Post? Boast! Pt. 1
The bands that came after Nihilistics. This week: Missing Foundation.
After I moved to New Jersey in the summer of 1986 I had little to no contact with the other members of Nihilistics. Mike would occasionally call when he was drunk, then leave a rambling answering machine message I’d ignore. That life was firmly behind me (until 1989, when the redux happened) and I had no interest in returning to Long Island or the drama of the Nihilistics.
But I still had my guitar and amp and I missed playing.
I ended up in my first post-Nihilistics band through Kaz, who was co-hosting WFMU’s The Nightmare Lounge with me and relayed a message from his brother Vince, on bass in…

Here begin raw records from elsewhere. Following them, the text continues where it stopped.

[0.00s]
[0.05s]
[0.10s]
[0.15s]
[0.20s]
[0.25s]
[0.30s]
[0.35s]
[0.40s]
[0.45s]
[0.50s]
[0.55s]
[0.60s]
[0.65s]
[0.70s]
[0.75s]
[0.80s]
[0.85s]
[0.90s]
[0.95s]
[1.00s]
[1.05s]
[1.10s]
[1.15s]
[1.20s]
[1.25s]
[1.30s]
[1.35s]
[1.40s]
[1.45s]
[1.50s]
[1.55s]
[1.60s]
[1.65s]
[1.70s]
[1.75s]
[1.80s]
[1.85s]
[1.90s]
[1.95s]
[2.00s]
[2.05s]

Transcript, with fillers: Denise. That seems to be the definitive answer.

Missing Foundation was an infamous NYC-based industrial band led by professional provocateur Pete Missing (above, on megaphone). The lineup shifted but Vince and I were on bass and guitar through the first three albums, along with Chris and Mark (RIP) on percussion, augmented by any number of “bang on that shit and see what sort of sound it makes” dilettantes (here we are playing live on air at WFMU on Oct. 12, 1986).

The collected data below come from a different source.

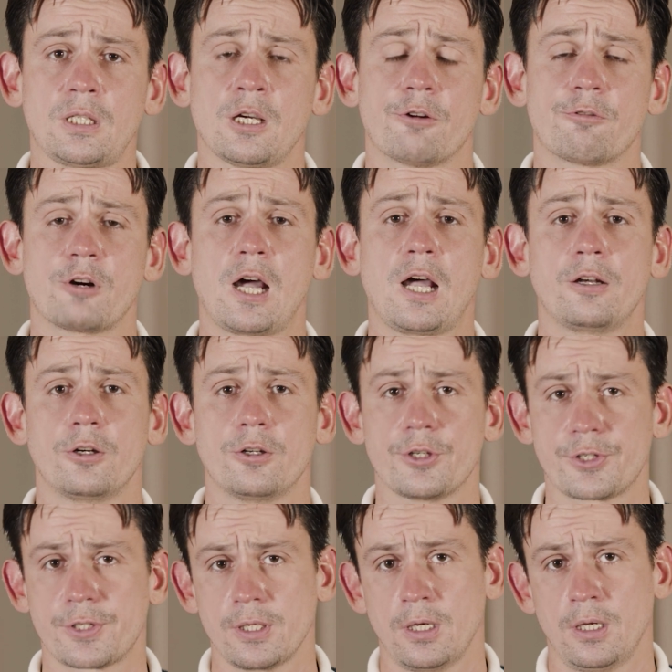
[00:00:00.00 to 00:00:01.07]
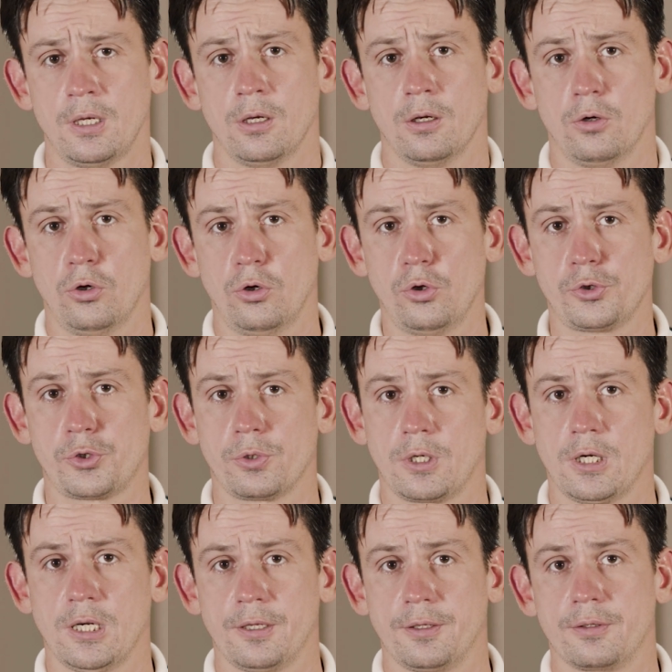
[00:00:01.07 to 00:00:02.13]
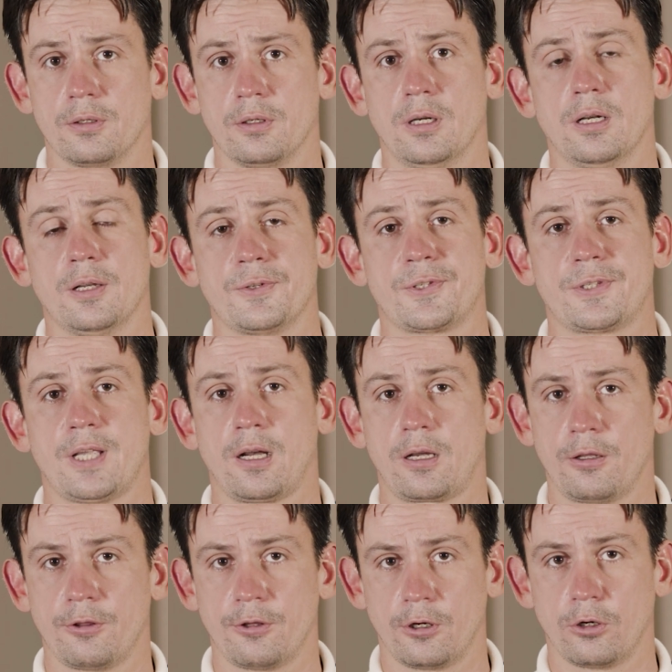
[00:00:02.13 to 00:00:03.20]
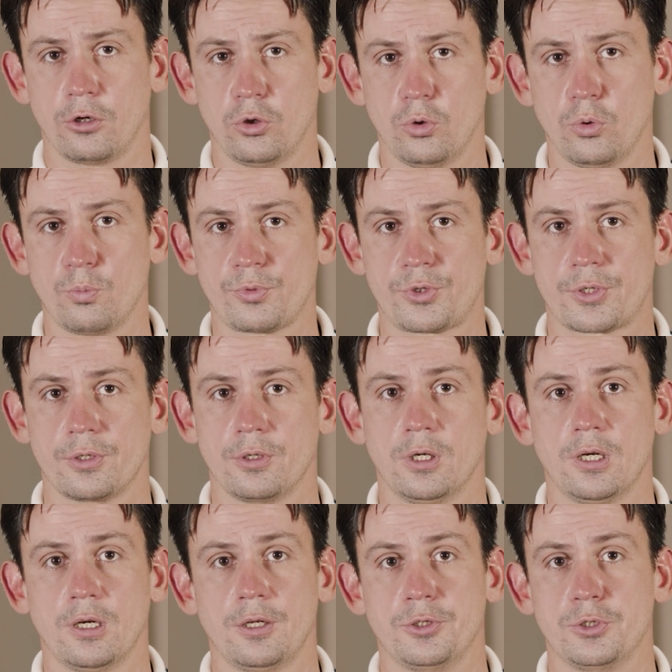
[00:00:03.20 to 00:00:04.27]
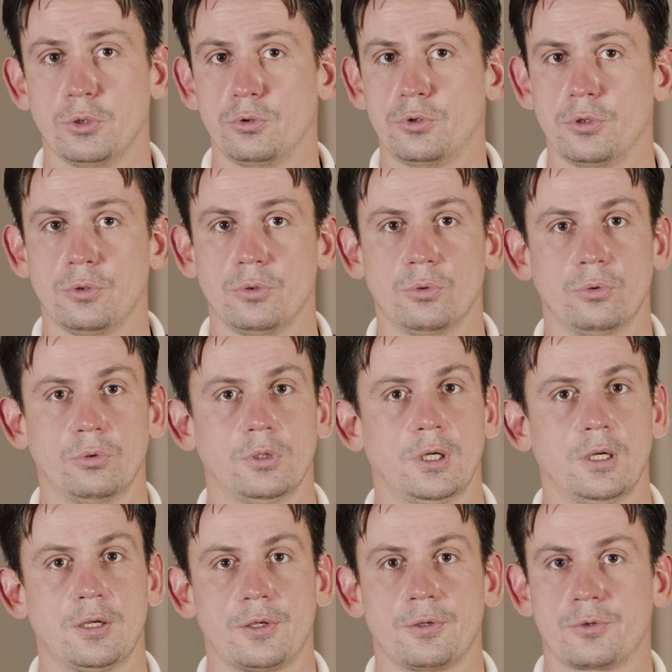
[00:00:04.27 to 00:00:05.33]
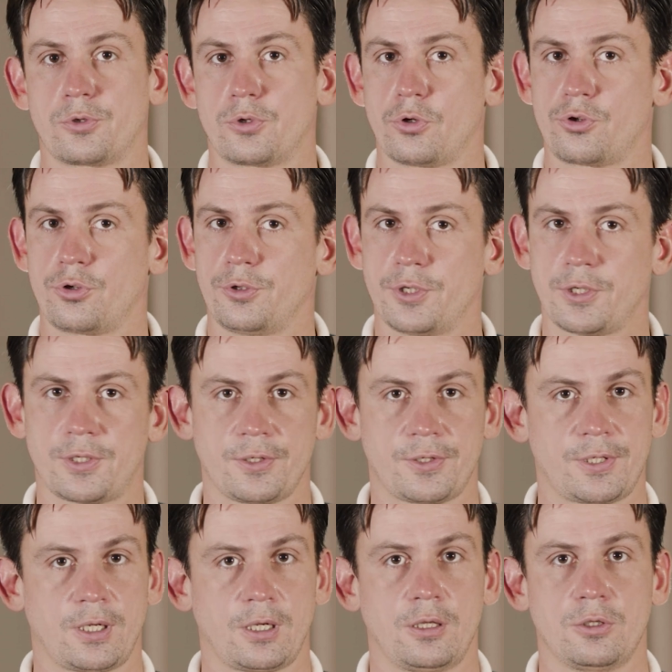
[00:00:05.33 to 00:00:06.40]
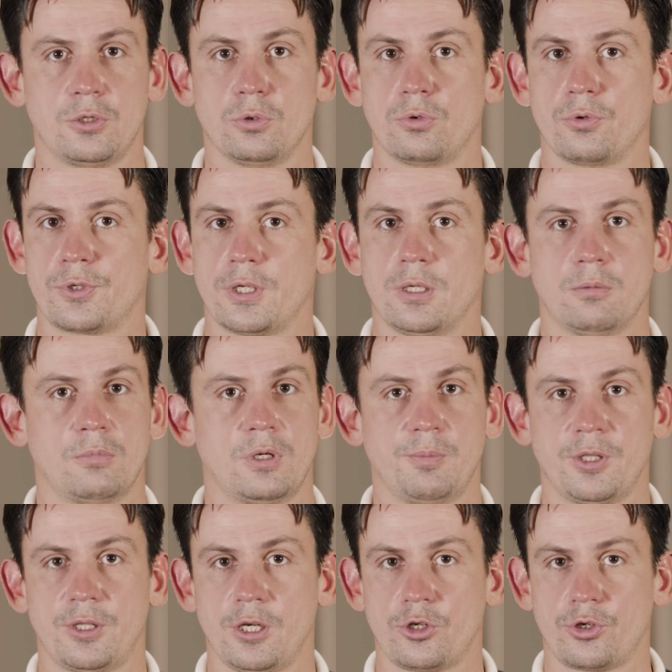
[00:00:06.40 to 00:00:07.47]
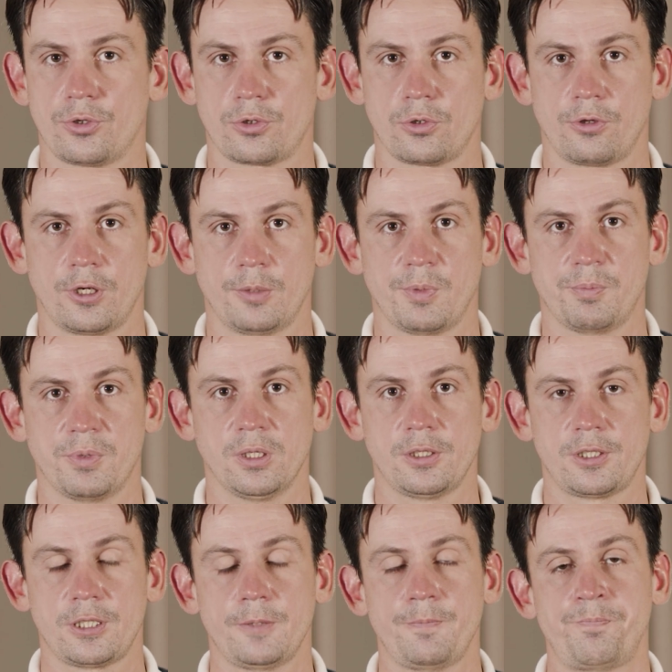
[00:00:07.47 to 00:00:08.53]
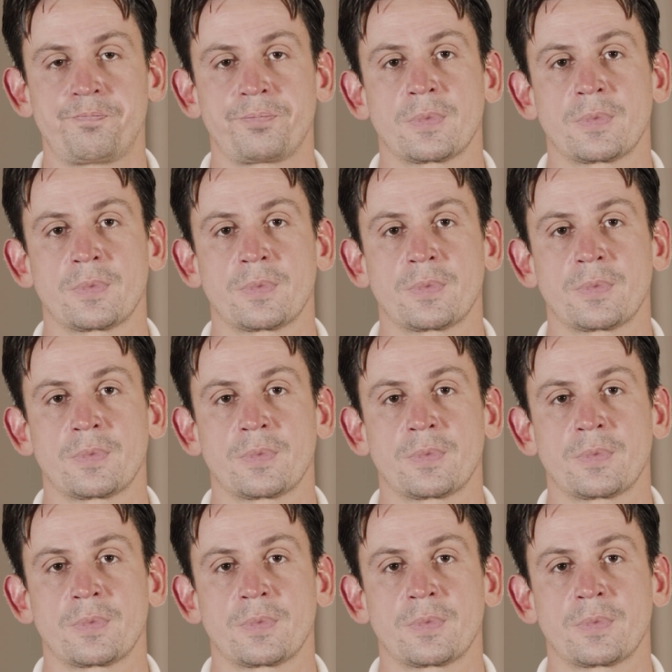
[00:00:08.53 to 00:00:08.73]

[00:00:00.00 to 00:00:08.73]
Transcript: Riders also got stuck in their homes due to social distancing and due to some limitations on their mobility.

(Oddly enough, I was a Tenafly housemate (it was his place, I just rented a room) of Jeff Nagle (RIP), who’d been the guitarist in Pete’s previous band, Drunk Driving.)

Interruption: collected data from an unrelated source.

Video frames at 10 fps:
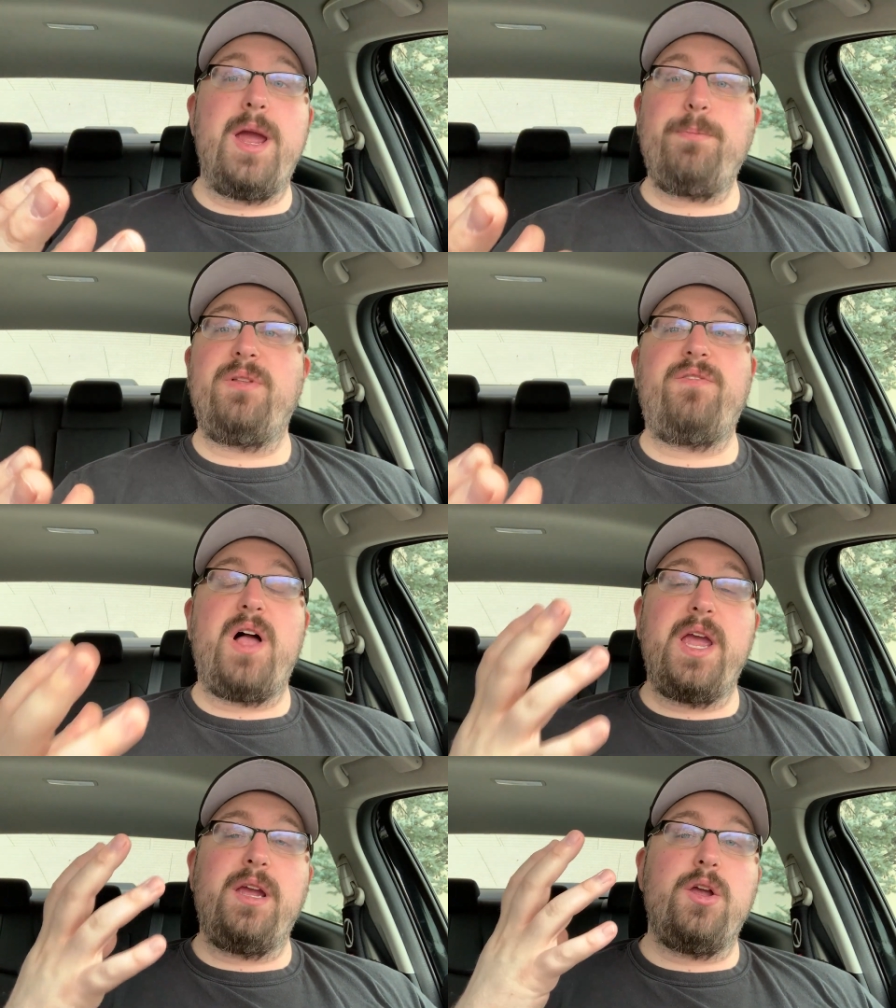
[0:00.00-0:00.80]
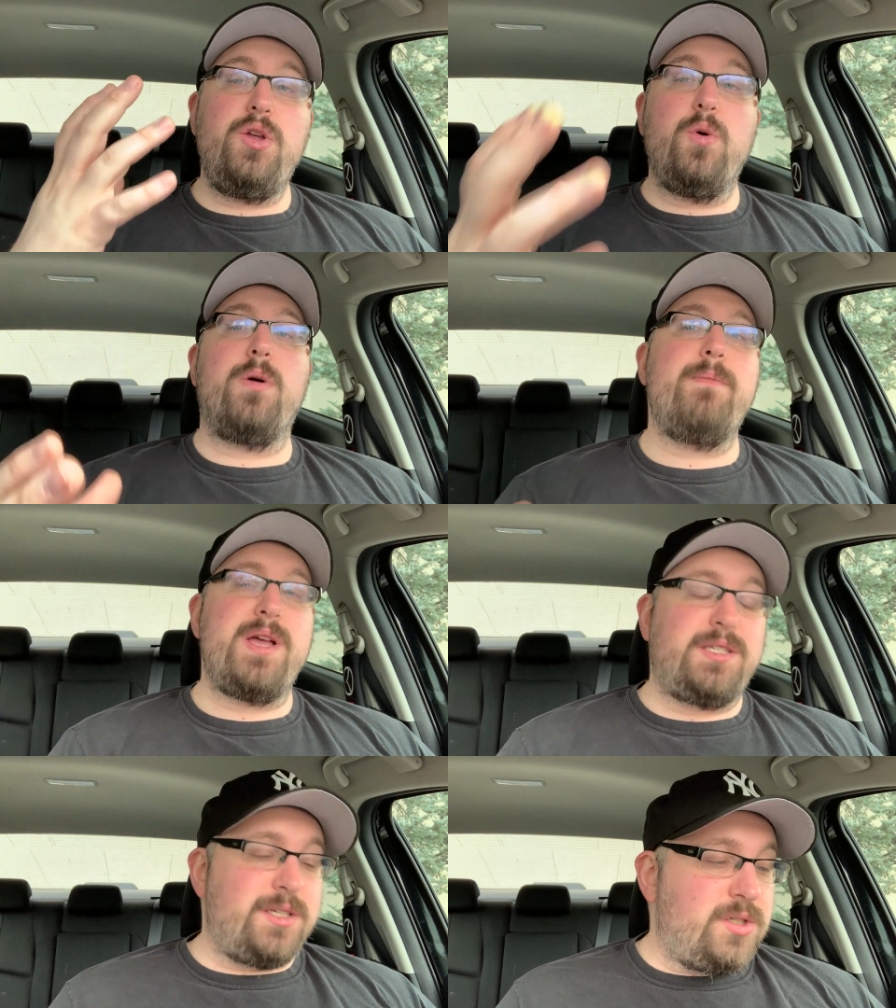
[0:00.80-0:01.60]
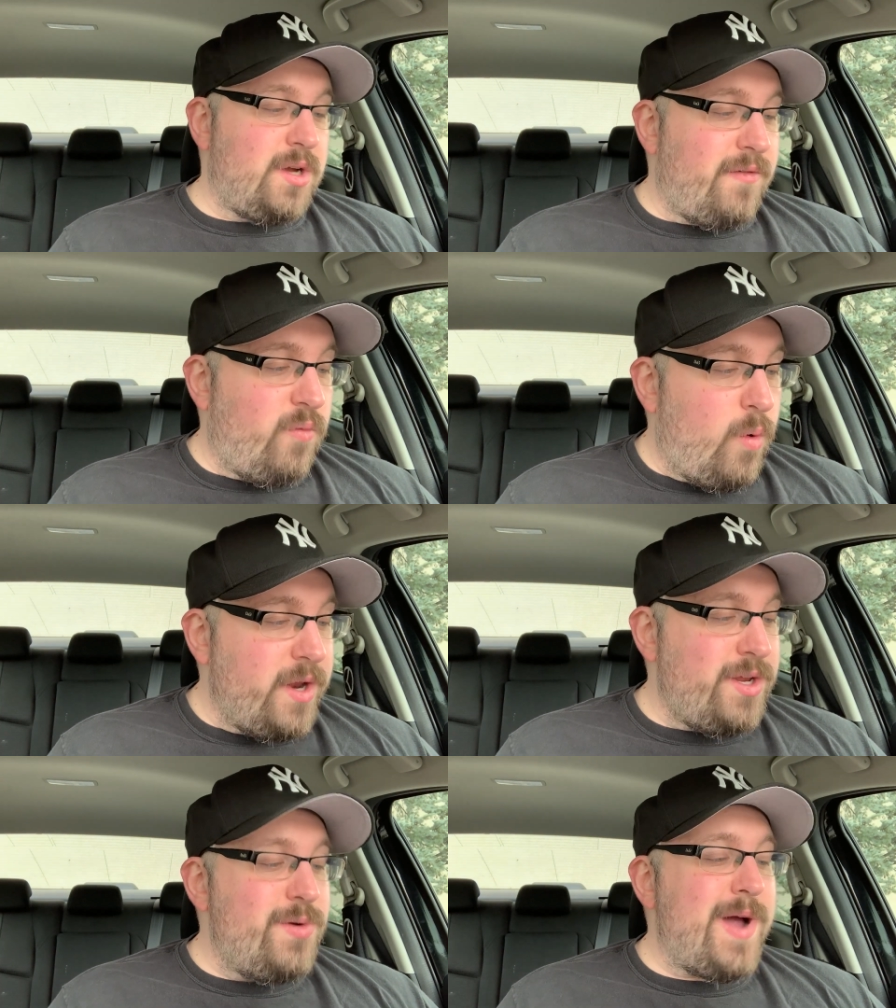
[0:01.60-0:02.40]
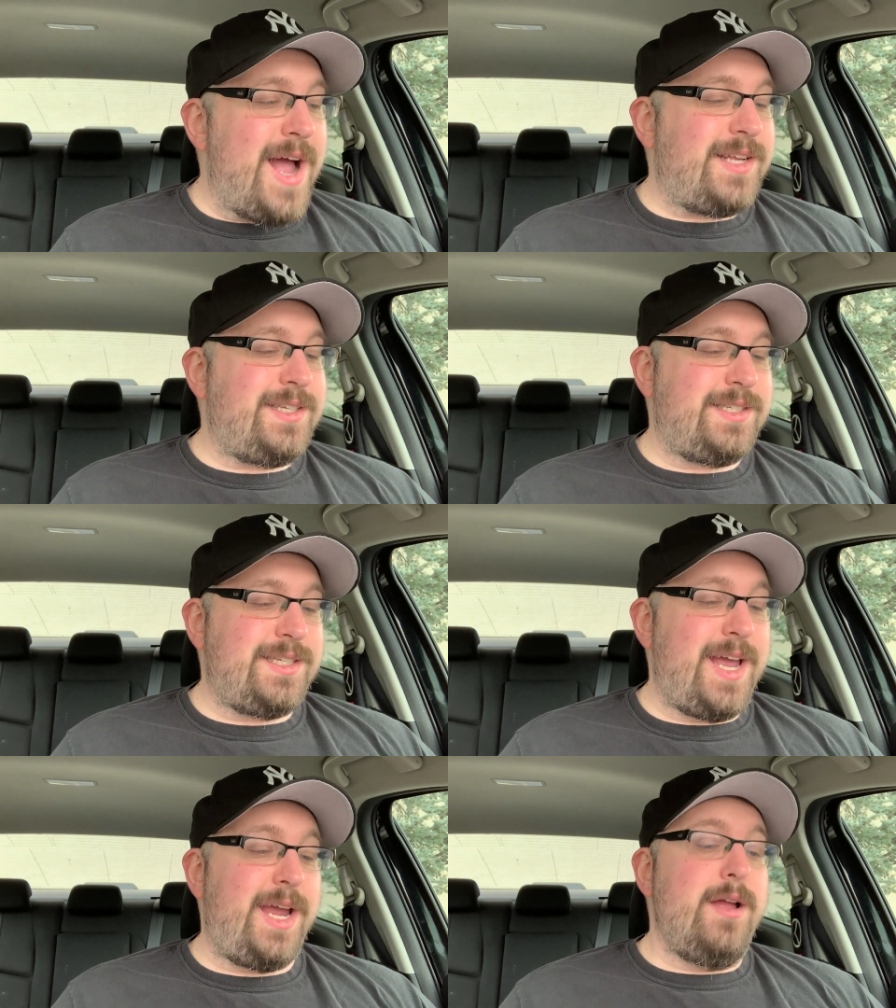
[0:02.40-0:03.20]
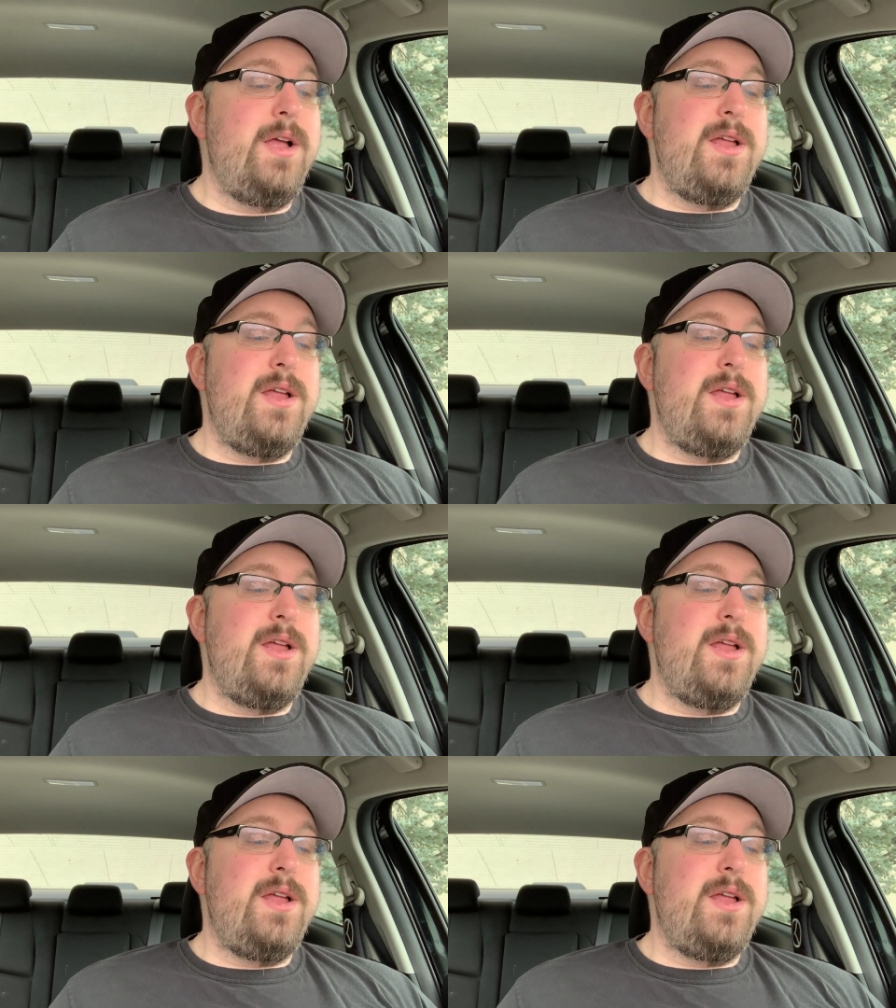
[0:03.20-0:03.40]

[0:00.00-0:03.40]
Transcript: amplifying your message of what you had to say.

Missing Foundation gigs were notorious for being thrown-together highly-illegal edge-of-disaster audience-menacing affairs. We’d take over a space, find the electric outlets, plug in, put on a show and get the hell out of there before the cops showed up. After I left the band they ended up in the laughable 3-part Cult of Rage series Mike Taibbi did for CBS-NY News, based purely on the ubiquity of the band’s brilliant “The Party’s Over” symbol, which was all over Manhattan in the 1980s:
Missing Foundation didn’t have “songs” per se. Someone would show up to rehearsal with a drum pattern or a riff and we’d build from there. Pete would often make up lyrics on the spot. Burn Trees – based on a riff of mine – is a prime example. On the rehearsal tape you can hear it coalescing as we’re playing. Then I lose the riff. Then I find it again. Then it ends up on an album, 1933, for which I get absolutely nothing.
Missing Foundation is the other band whose legacy lives on far longer than I thought, its continued relevance leading to a recent re-release of the first three albums (for which I wrangled roughly $87 out of the reissue record company) and my one-and-only album signing last December.
I don’t know if any Missing Foundation music made it into a film, like the Nihilistics did back in 2021, but somehow it feels inevitable. PAY DAY HERE I COME!
Kids, if you end up in a band be sure to codify your contribution through any legal channels necessary. Who knows, someone may still be talking about your band fifty years from now.